The visibility problem: Network attacks can be difficult to detect. Is this BGP route change legitimate network optimization or malicious hijacking? Is this traffic flood a DDoS attack or legitimate flash crowd? Distinguishing malicious from legitimate activity requires context, monitoring, and often manual analysis.

Defense in depth: No single defense mechanism is sufficient. Network security requires multiple overlapping protections: switch security features, router configurations, edge filtering, protocol improvements, monitoring, and incident response. Each layer catches some attacks; collectively they raise the bar significantly.

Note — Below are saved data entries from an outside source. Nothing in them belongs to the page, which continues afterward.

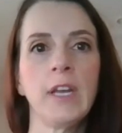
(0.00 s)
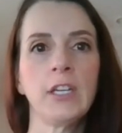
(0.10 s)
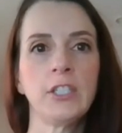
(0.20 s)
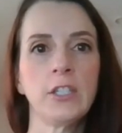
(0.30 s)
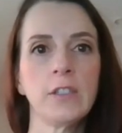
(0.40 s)

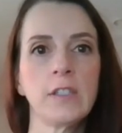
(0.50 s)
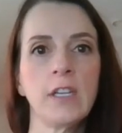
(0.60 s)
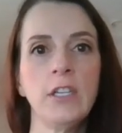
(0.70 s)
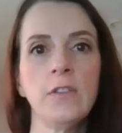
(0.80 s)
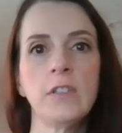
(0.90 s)
managers
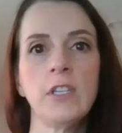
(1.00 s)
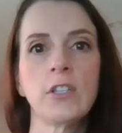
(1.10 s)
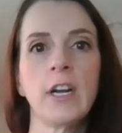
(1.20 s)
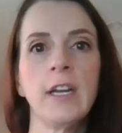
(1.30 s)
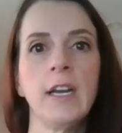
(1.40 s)
can use to
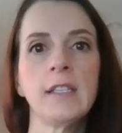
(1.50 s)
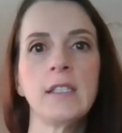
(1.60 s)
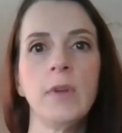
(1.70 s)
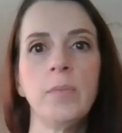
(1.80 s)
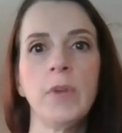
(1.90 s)
try and
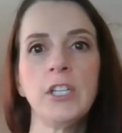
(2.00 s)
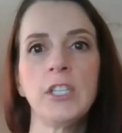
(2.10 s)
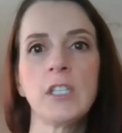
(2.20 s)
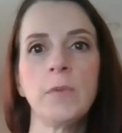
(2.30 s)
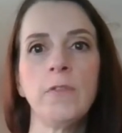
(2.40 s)
estimate
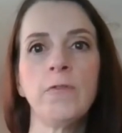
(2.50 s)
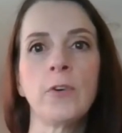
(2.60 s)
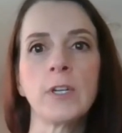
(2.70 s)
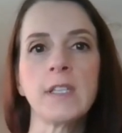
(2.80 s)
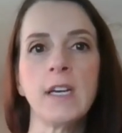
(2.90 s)
budgets
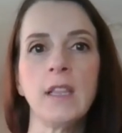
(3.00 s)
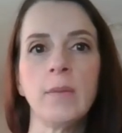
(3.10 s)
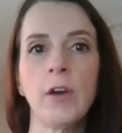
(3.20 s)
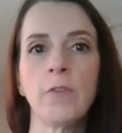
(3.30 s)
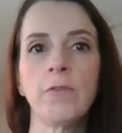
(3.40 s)
before sending
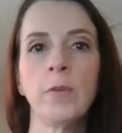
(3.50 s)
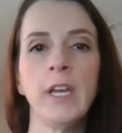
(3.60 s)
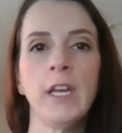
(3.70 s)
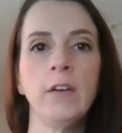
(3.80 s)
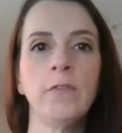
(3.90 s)
them out for
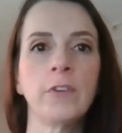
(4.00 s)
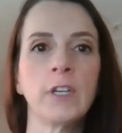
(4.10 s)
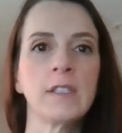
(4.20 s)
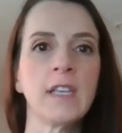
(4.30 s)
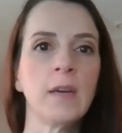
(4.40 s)
bid? For
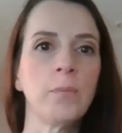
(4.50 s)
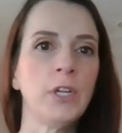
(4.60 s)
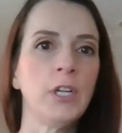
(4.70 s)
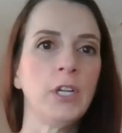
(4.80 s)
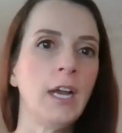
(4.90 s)
example,
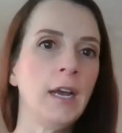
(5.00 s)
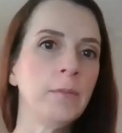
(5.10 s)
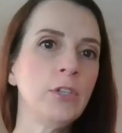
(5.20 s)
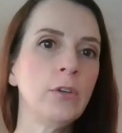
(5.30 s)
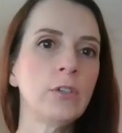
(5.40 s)

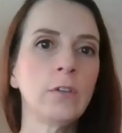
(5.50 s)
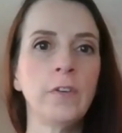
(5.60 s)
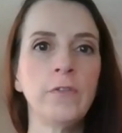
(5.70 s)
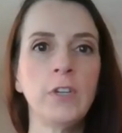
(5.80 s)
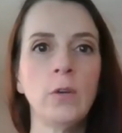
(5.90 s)
um, two hundred
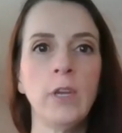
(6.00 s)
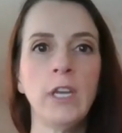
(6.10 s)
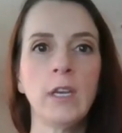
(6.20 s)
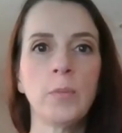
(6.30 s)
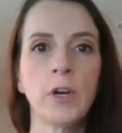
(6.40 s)
fifty a
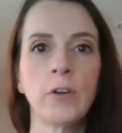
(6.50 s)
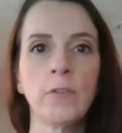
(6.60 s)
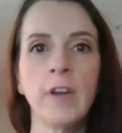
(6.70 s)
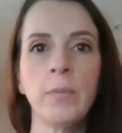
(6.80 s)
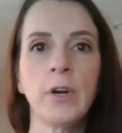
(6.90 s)
week per
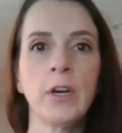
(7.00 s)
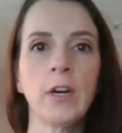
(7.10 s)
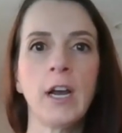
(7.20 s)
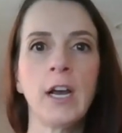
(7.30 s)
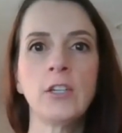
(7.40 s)
Viper,
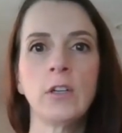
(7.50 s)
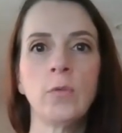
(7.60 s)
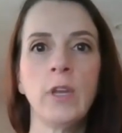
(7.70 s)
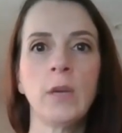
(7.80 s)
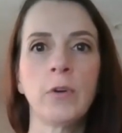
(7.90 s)
one hundred a
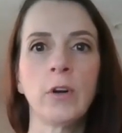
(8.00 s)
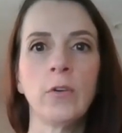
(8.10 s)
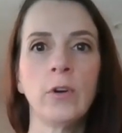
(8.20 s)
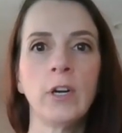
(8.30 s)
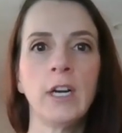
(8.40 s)
week per
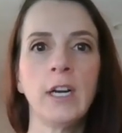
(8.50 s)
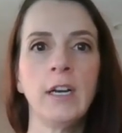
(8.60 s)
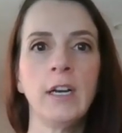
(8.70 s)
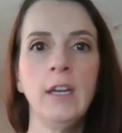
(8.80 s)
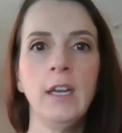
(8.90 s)

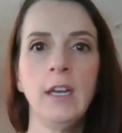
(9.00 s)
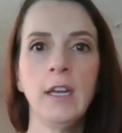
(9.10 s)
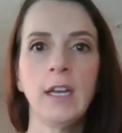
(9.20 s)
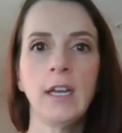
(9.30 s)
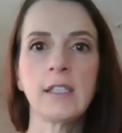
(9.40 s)
Aura,
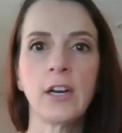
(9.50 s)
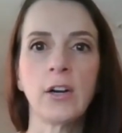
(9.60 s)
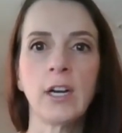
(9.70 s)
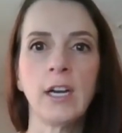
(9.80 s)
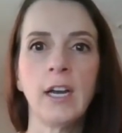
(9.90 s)
et
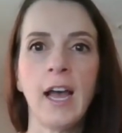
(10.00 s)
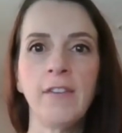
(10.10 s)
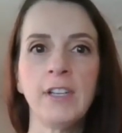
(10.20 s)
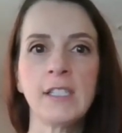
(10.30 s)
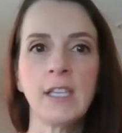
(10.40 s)
cetera.
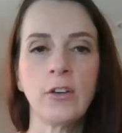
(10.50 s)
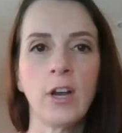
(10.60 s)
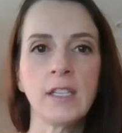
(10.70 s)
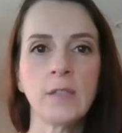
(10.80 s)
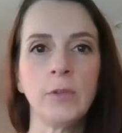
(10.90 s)
Obviously
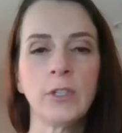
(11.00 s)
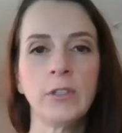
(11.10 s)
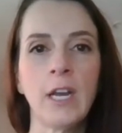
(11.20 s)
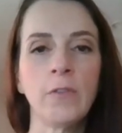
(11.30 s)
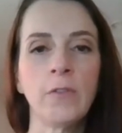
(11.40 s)
costs will go
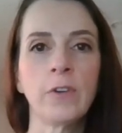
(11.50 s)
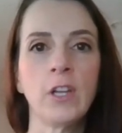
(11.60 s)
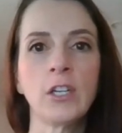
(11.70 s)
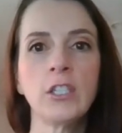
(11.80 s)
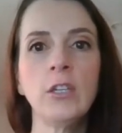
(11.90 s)
down for
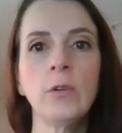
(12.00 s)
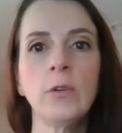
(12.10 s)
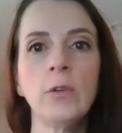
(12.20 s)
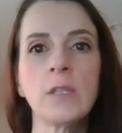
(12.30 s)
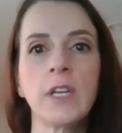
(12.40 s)
long
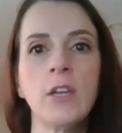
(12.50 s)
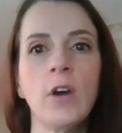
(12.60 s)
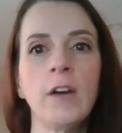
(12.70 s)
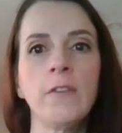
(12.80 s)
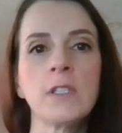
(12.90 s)
tours, but
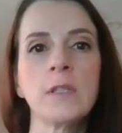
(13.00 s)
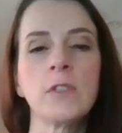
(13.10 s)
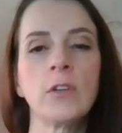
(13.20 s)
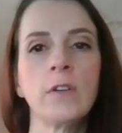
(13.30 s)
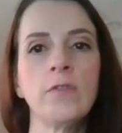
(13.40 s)
can you offer
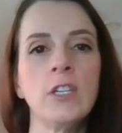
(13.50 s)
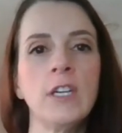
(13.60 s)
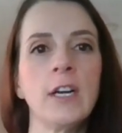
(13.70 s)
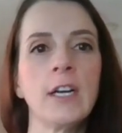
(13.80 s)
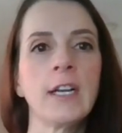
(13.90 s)
some sort of
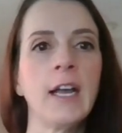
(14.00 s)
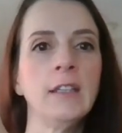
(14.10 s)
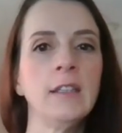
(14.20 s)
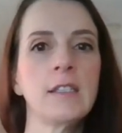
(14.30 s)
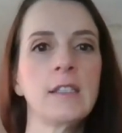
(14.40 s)
generic
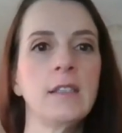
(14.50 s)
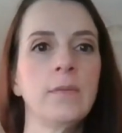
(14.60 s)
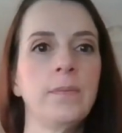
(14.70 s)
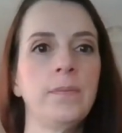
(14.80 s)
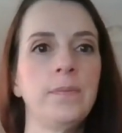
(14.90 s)
guidance?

The legacy protocol problem: The internet runs on protocols designed decades ago for a different environment. Fixing fundamental security issues often requires deploying new protocols or protocol extensions across millions of systems operated by thousands of independent organizations. This creates enormous inertia. We know how to improve security (RPKI for BGP, authenticated ARP alternatives), but deployment is slow because it requires coordination, resources, and compatible software across the entire ecosystem.

Network security is ultimately about managing risk in an environment built on trust and openness. Perfect security would require authenticating every message, but this would also make networks rigid, complex, and slow. The challenge is finding the right balance: enough security to mitigate serious threats without undermining the functionality and flexibility that make networks useful.

As networks continue to evolve, new vulnerabilities will emerge. IPv6 brought new variants of old attacks. The Internet of Things creates millions of new network-connected devices with weak security. 5G networks introduce new infrastructure with new attack surfaces. Understanding the fundamental patterns of network attacks (trust exploitation, resource asymmetry, protocol weakness) helps reason about both current and future threats.

The ongoing challenge is to secure a global network infrastructure that was built for openness and interoperability while under constant attack from adversaries ranging from mischievous individuals to sophisticated criminal organizations to nation-states. Network security requires technical solutions, operational practices, and cooperation across organizational and national boundaries. It’s a problem that will never be fully solved, only continuously managed and improved.